Test Numbers for Equality

Test numeric or symbolic inputs for equality using isequal. If you compare numeric inputs against symbolic inputs, isequal returns 0 (false) because double and symbolic are distinct data types.

Test if 2 and 5 are equal. Because you are comparing doubles, the MATLAB® isequal function is called. isequal returns 0 (false) as expected.

isequal(2,5)
ans =
  logical
   0

Test if the solution of the equation cos(x) == -1 is pi. The isequal function returns 1 (true) meaning the solution is equal to pi.

syms x
sol = solve(cos(x) == -1, x);
isequal(sol,sym(pi))
ans =
  logical
   1

Compare the double and symbolic representations of 1. isequal returns 0 (false) because double and symbolic are distinct data types. To return 1 (true) in this case, use logical instead.

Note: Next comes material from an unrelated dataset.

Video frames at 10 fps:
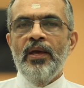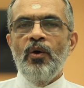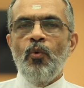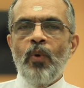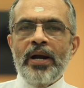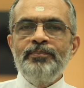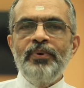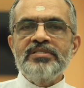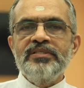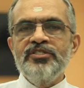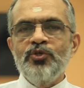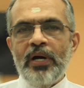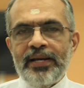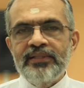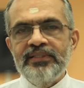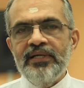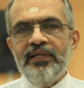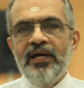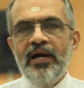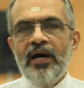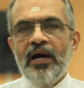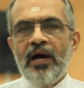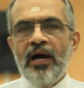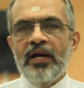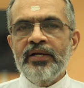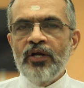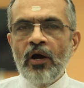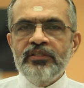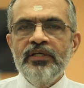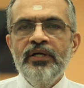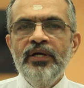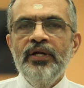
one person to another are not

usingIsEqual = isequal(pi,sym(pi))
usingLogical = logical(pi == sym(pi))
usingIsEqual =
  logical
   0
usingLogical =
  logical
   1

Test Symbolic Expressions for Equality

Test if rewrite correctly rewrites tan(x) as sin(x)/cos(x). The isequal function returns 1 (true) meaning the rewritten result equals the test expression.

syms x
f = rewrite(tan(x),'sincos');
testf = sin(x)/cos(x);
isequal(f,testf)
ans =
  logical
   1

Test Symbolic Vectors and Matrices for Equality

Test vectors and matrices for equality using isequal.

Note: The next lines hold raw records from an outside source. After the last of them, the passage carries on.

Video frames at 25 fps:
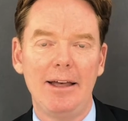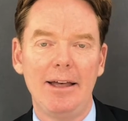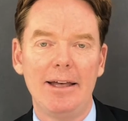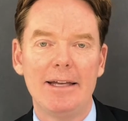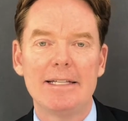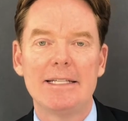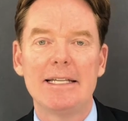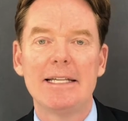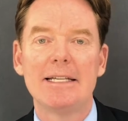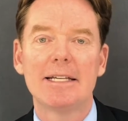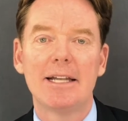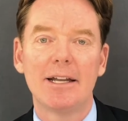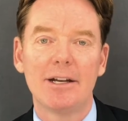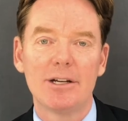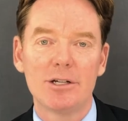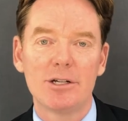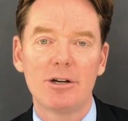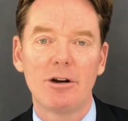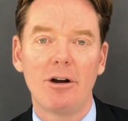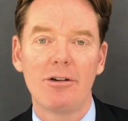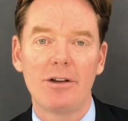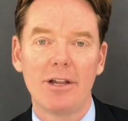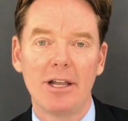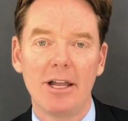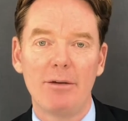is this going to
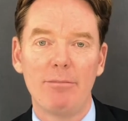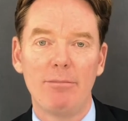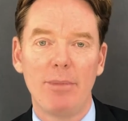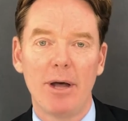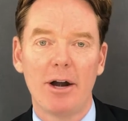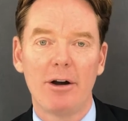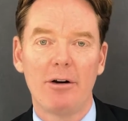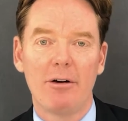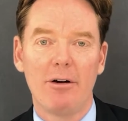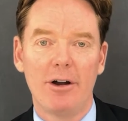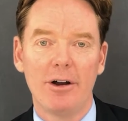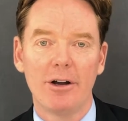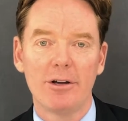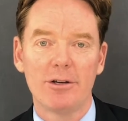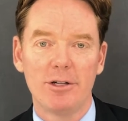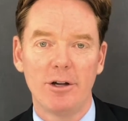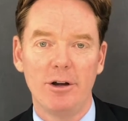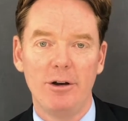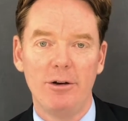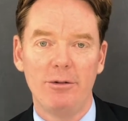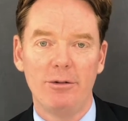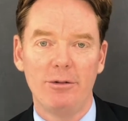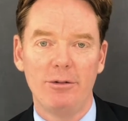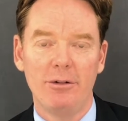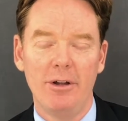start to get better on its
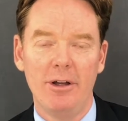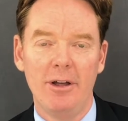own?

Test if solutions of the quadratic equation found by solve are equal to the expected solutions. isequal function returns 1 (true) meaning the inputs are equal.

syms a b c x
eqn = a*x^2 + b*x + c;
Sol = solve(eqn, x);
testSol = [-(b+(b^2-4*a*c)^(1/2))/(2*a); -(b-(b^2-4*a*c)^(1/2))/(2*a)];
isequal(Sol,testSol)
ans =
  logical
   1

The Hilbert matrix is a special matrix that is difficult to invert accurately. If the inverse is accurately computed, then multiplying the inverse by the original Hilbert matrix returns the identity matrix.

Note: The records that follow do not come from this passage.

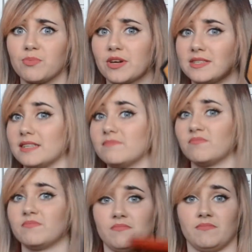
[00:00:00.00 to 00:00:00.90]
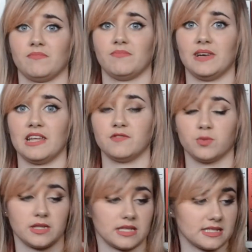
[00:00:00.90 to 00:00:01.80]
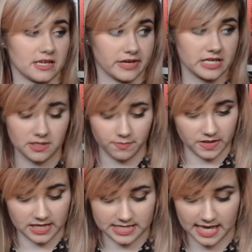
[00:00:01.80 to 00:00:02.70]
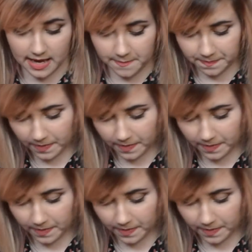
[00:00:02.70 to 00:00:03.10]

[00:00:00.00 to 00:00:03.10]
because it lives with this series, but there's that.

Use this condition to symbolically test if the inverse of hilb(20) is correctly calculated. isequal returns 1 (true) meaning that the product of the inverse and the original Hilbert matrix is equal to the identity matrix.

H = sym(hilb(20));
prod = H*inv(H);
eye20 = sym(eye(20));
isequal(prod,eye20)
ans =
  logical
   1

Compare Inputs Containing NaN

Compare three vectors containing NaN (not a number). isequal returns logical 0 (false) because isequal does not treat NaN values as equal to each other.

syms x
A1 = [x NaN NaN];
A2 = [x NaN NaN];
A3 = [x NaN NaN];
isequal(A1, A2, A3)
ans =
  logical
   0

Input Arguments

collapse all

Inputs to compare, specified as numbers, vectors, matrices, or multidimensional arrays or symbolic numbers, variables, vectors, matrices, multidimensional arrays, functions, or expressions.

Several inputs to compare, specified as numbers, vectors, matrices, or multidimensional arrays or symbolic numbers, variables, vectors, matrices, multidimensional arrays, functions, or expressions.

Tips

  • When your inputs are not symbolic objects, the MATLAB isequal function is called. If one of the arguments is symbolic, then all other arguments are converted to symbolic objects before comparison, and the symbolic isequal function is called.

Introduced before R2006a